Task
In full and exactly, reproduce the entries below, but omit the pictures.

Records contained in a dataset
•••••
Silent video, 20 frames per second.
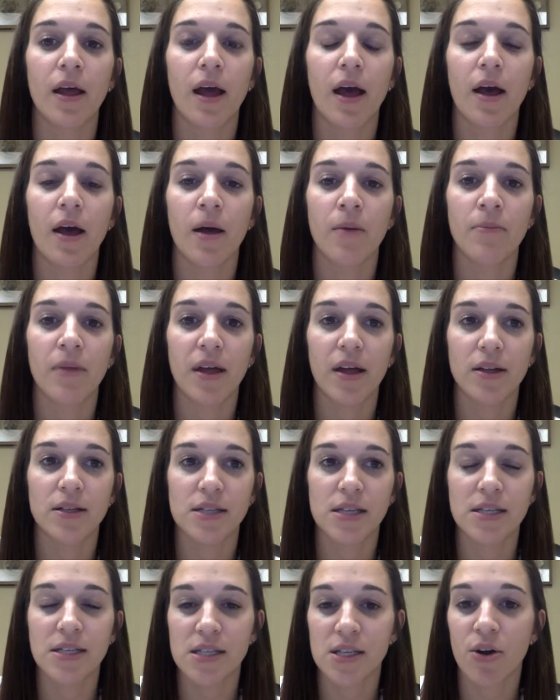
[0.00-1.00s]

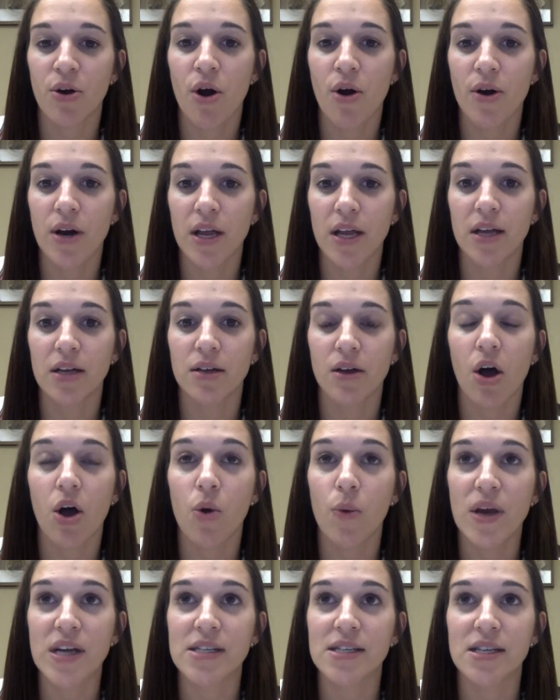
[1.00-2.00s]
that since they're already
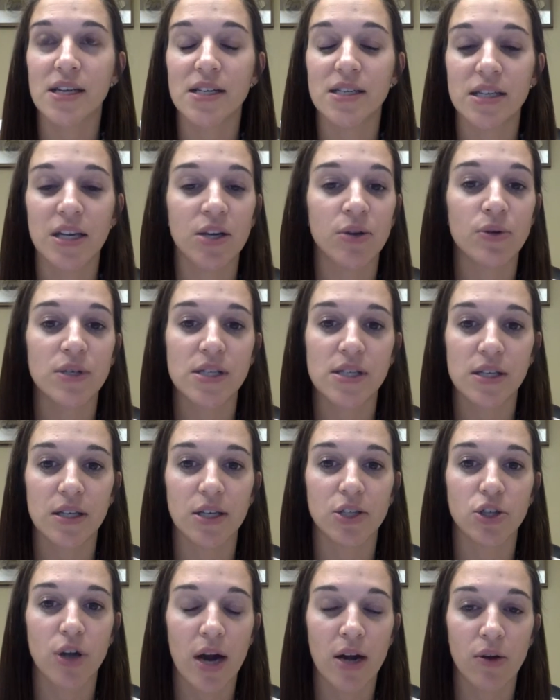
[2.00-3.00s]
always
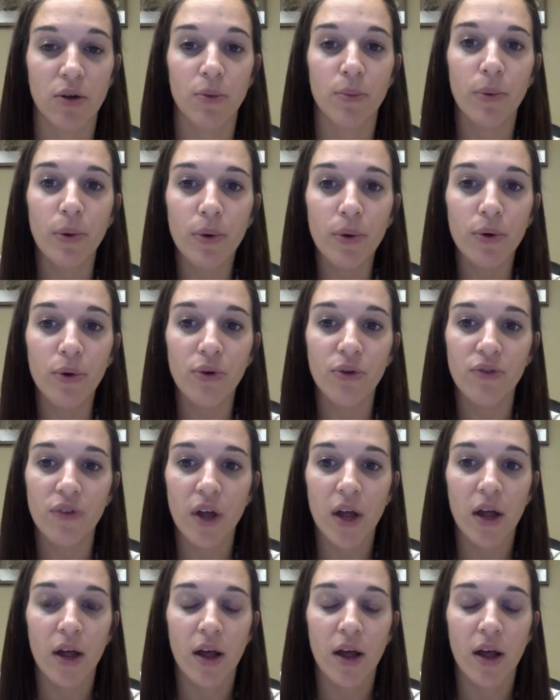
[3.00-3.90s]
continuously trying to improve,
•••••
Task solution
Silent video, 20 frames per second.
[0.00-1.00s]

[1.00-2.00s]
that since they're already
[2.00-3.00s]
always
[3.00-3.90s]
continuously trying to improve,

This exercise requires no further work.